Чудин затрусил к опочивальне, заглянул внутрь хоромины, насмешливо взглянул в лицо Путяты.
— А князь… не желает с вами беседовать.
— Лжёшь, как пёс! — Путята подхватил на свои могучие руки тяжёлую дубовую лавицу, на которой они только что сидели, и размахнулся на Чудина. Янь от страха закрыл лицо руками. Ужасный грохот, треск, крик потрясли гридницу. Когда он раскрыл глаза, увидел, что Путята вышибал ногой из-под ложа Чудина, вопил:
— А ну вылазь, мелочь вшивая, всё равно достану, клоп постельный!
— Чудин, что здесь творится? А?.. О! Где же те половецкие послы? — Князь Святополк удивлённо смотрел на погром в хоромине — на перевёрнутый ослон, распахнутые двери в свою опочивальню, на возню вокруг своего ложа.
— Князь… я сейчас… позову… — бормотал из-под ложа боярин Чудин. — Только прогони этих татей. Убить хотят меня!.. Не дают вылезти.
— Убить? Н-ет! — заревел Путята. — Мы тебя, плутовка предательского, повесим вниз головой, чтоб князя нашего не дурил. Мы тебя по кускам порежем и псов голодных накормим, чтобы лукавством своим нашему князю глаза не застилал! Мы тебя вниз головой!..
— Вниз головой? О!.. — расхохотался Святополк. — Это достойная кара лукавцу. А он что, врал что-то на меня?
— А ну вылазь, расскажи князю! — наклонился Путята к Чудину.
Боярин Чудин неловко выбрался из-под ложа, стал отряхивать свою белую свиту, причёсывать помятую бороду. Лысина его блестела розовизной, как полный месяц.

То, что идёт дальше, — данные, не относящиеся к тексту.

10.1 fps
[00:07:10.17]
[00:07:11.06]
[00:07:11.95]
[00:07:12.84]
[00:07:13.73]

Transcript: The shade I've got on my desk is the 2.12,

— Не пускал к тебе, князь, — поклонился боярин Янь. — А мы, Вышатичи, отцу твоему Изяславу верно служили и тебе служить желаем. Как и весь древний наш род, что от Добрыни пошёл.
— Читал про это, — согласился Святополк.
— Должен опереться, князь, на великие роды боярские. Вернее Вышатичей тебе не найти! Знай это, — высоким голосом вёл далее воевода Янь. — А эти новые люди, что вертятся возле тебя, лишь о своей утробе пекутся. Добриничи же всегда служили для чести князя.

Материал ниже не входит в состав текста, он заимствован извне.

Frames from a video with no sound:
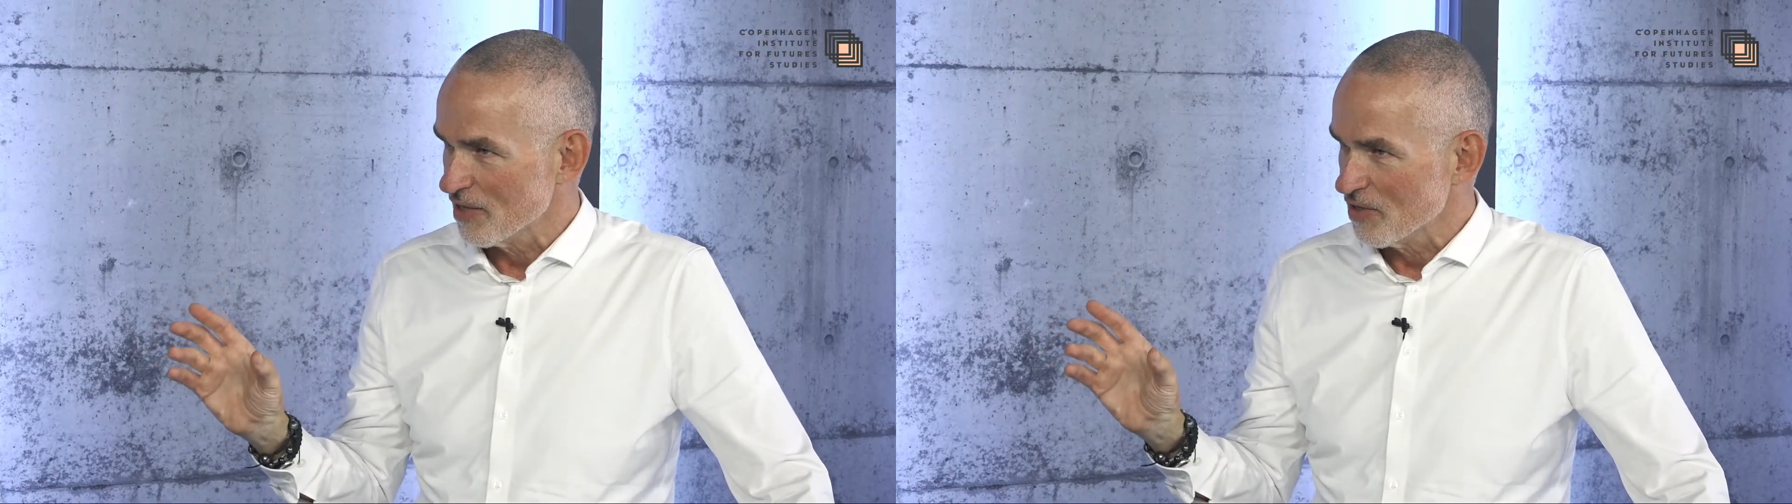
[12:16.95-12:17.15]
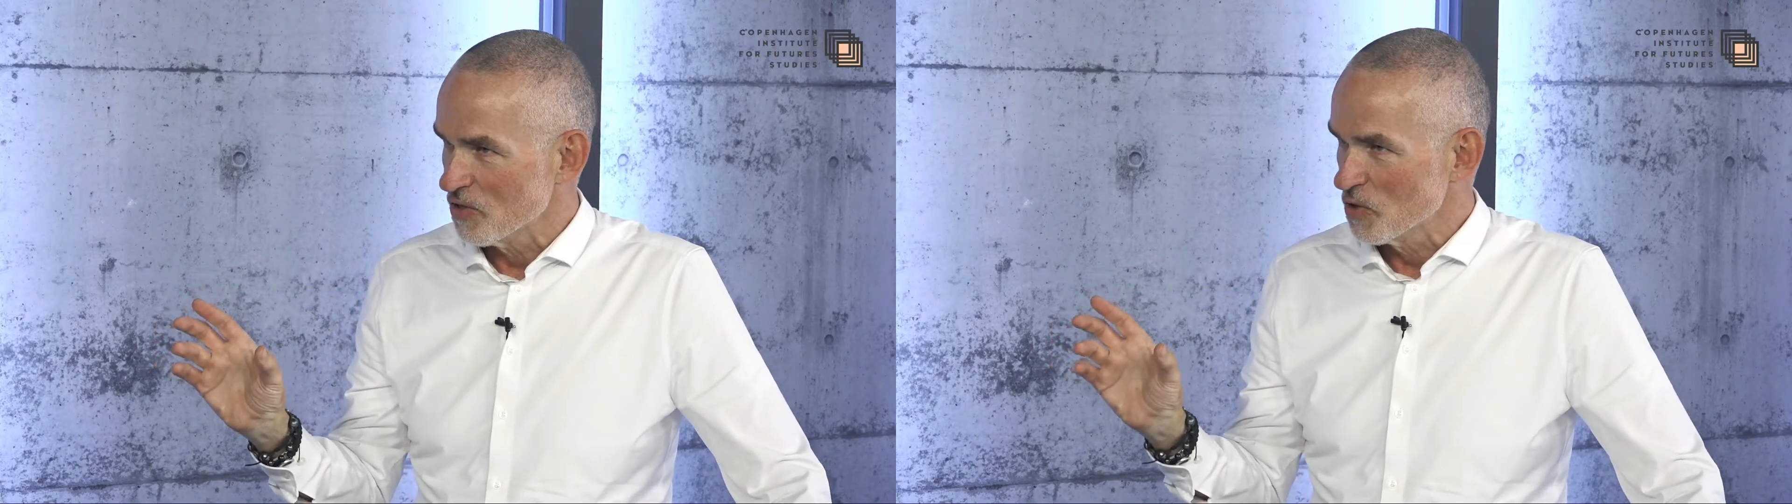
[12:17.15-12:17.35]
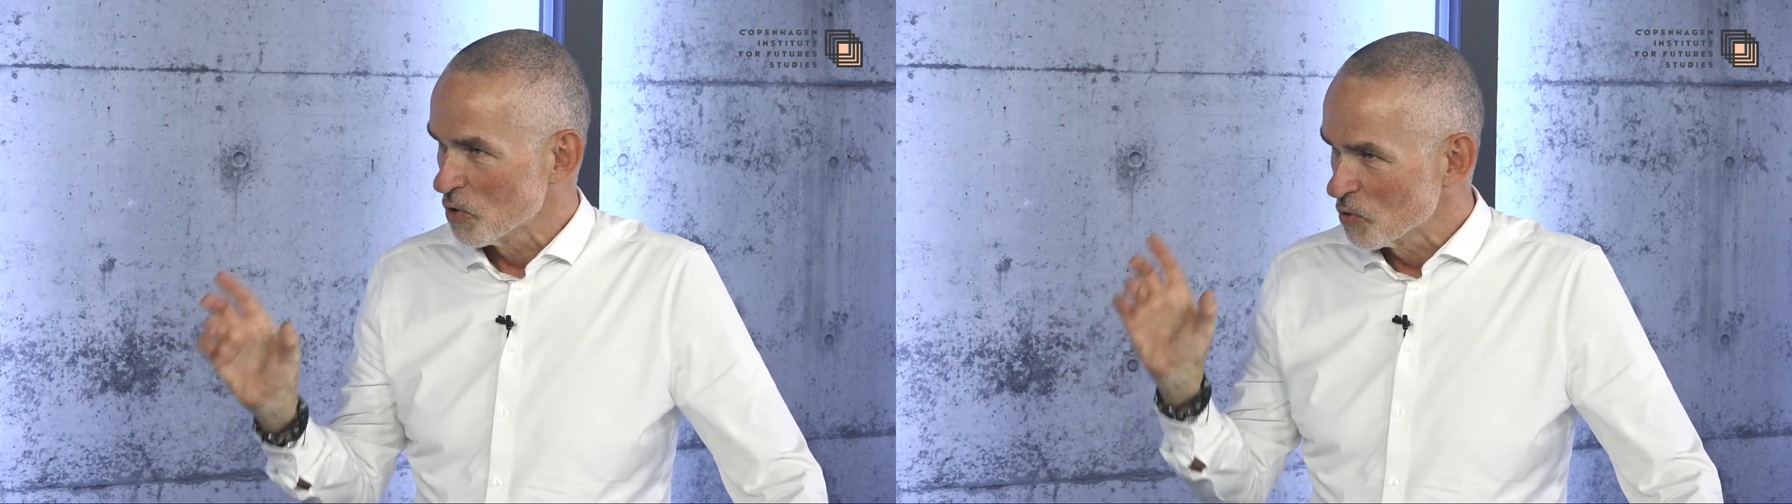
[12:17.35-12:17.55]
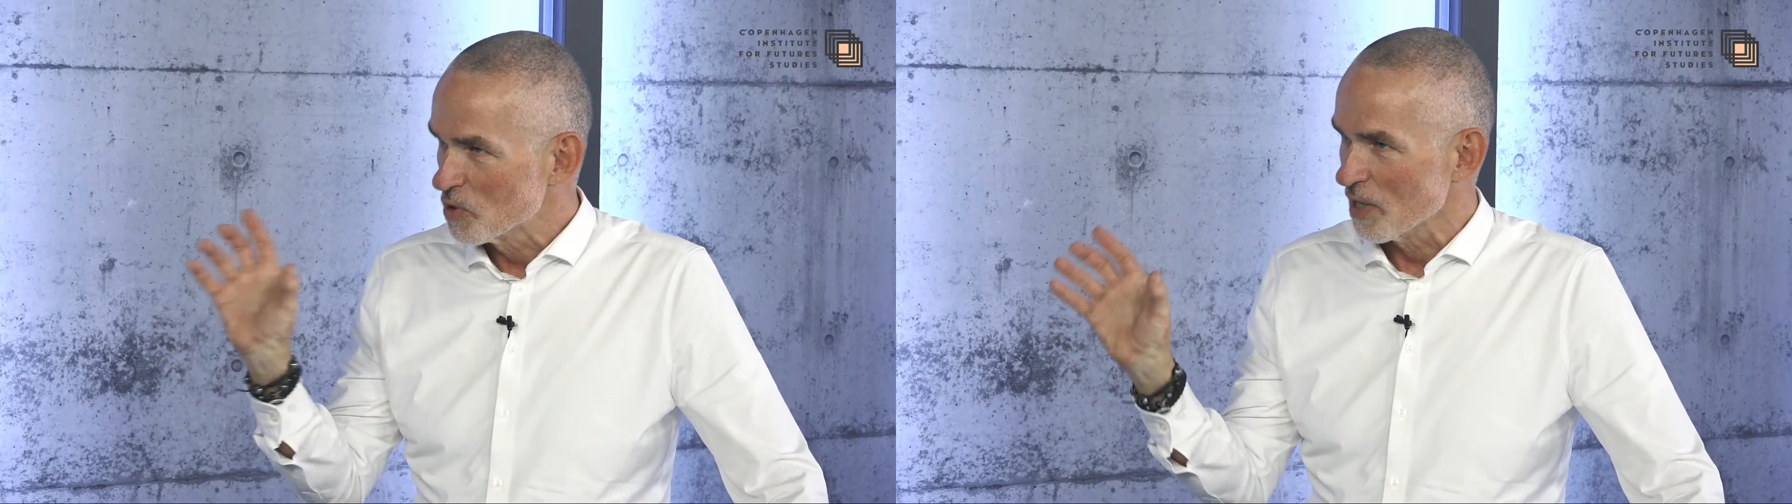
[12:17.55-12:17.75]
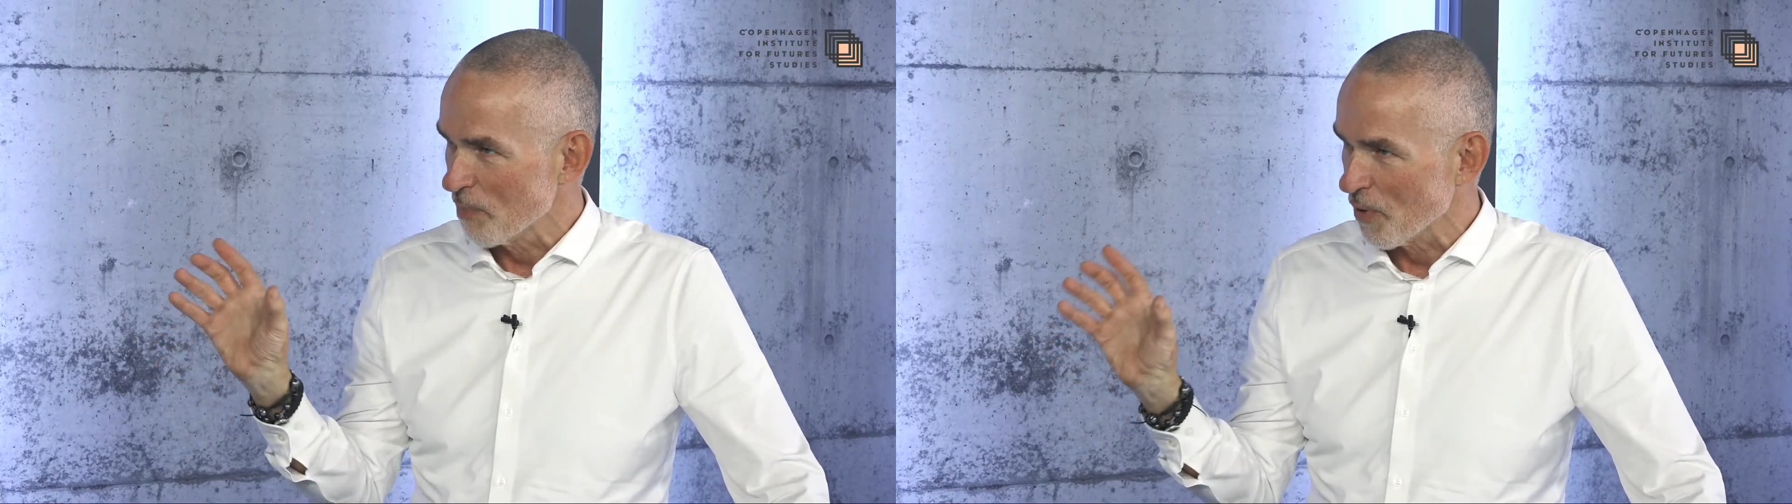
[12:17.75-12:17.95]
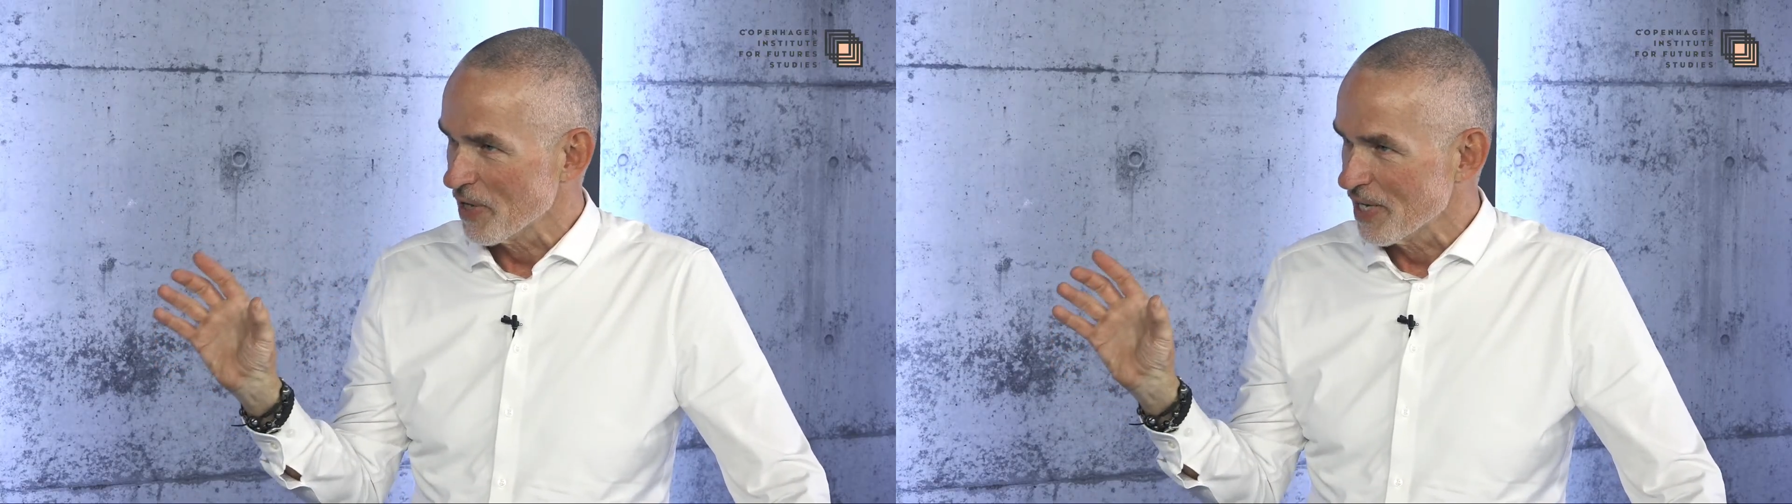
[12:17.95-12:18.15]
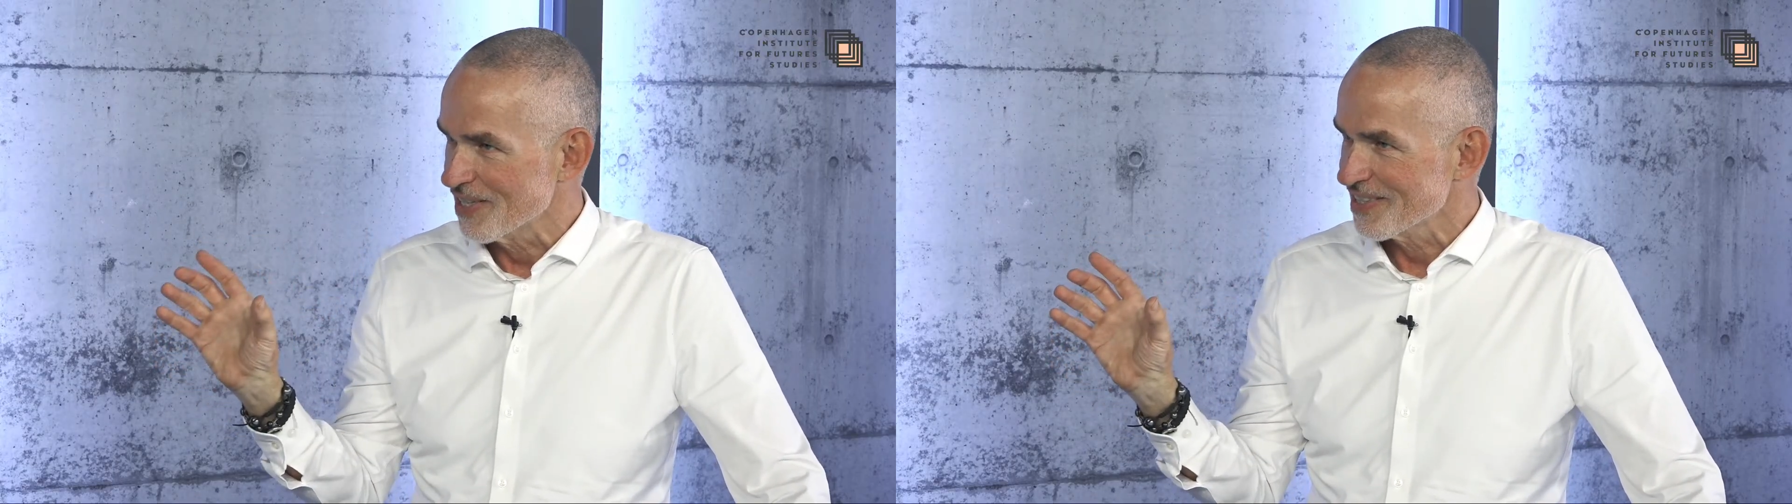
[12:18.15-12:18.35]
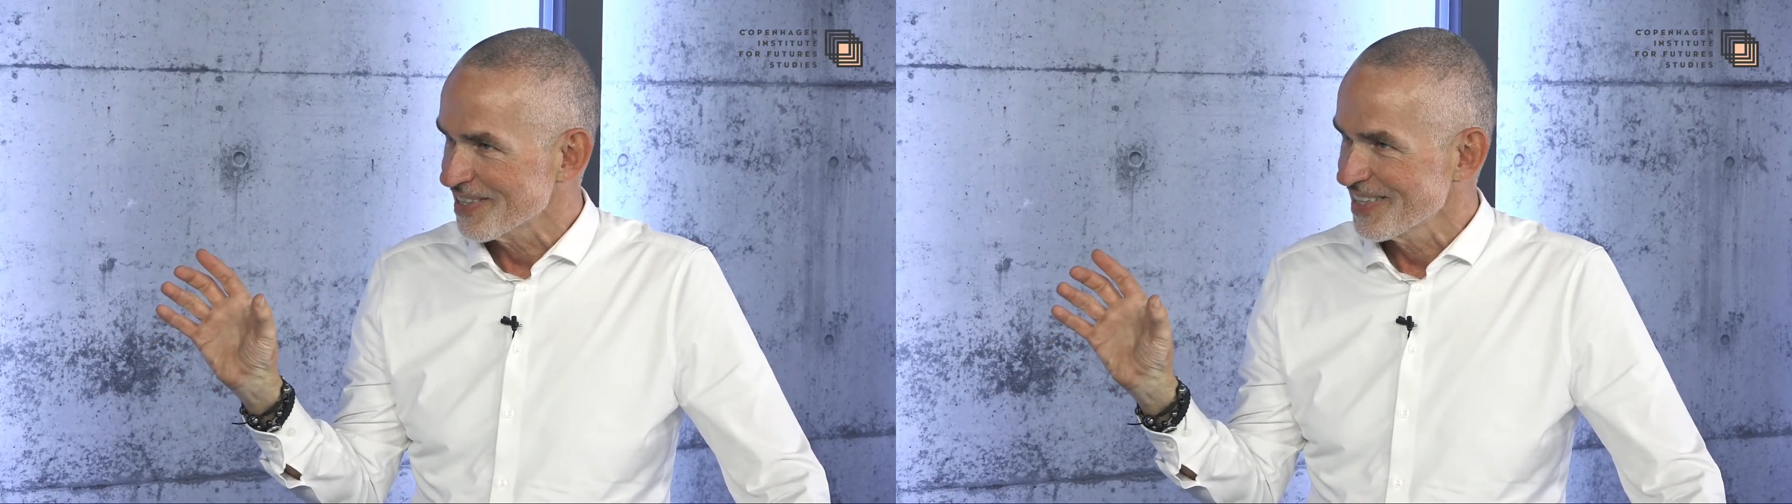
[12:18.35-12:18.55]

you lose employees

— Да и себя не забывали! — из-за княжеской спины выкрикнул боярин Чудин. — Земель нагребли по всем княжествам — и в Новгороде, и на Белоозере, теперь уже и на Поросье погосты ставят…
— Дед мой Остромир имел благодарность от князя за "евангелие", то и земли надбавил. И батюшка наш Вышата…
— Когда-то отец подарил мне Остромирово "евангелие".
— Где же оно? — в один голос вскричали оба Вышатича.
— Оставил в Новгороде, когда мятеж там поднялся и я в Туров ушёл. То кознивый Мономах всё то устроил, чтоб своего сына старшего — Мстислава — посадить в Новгороде.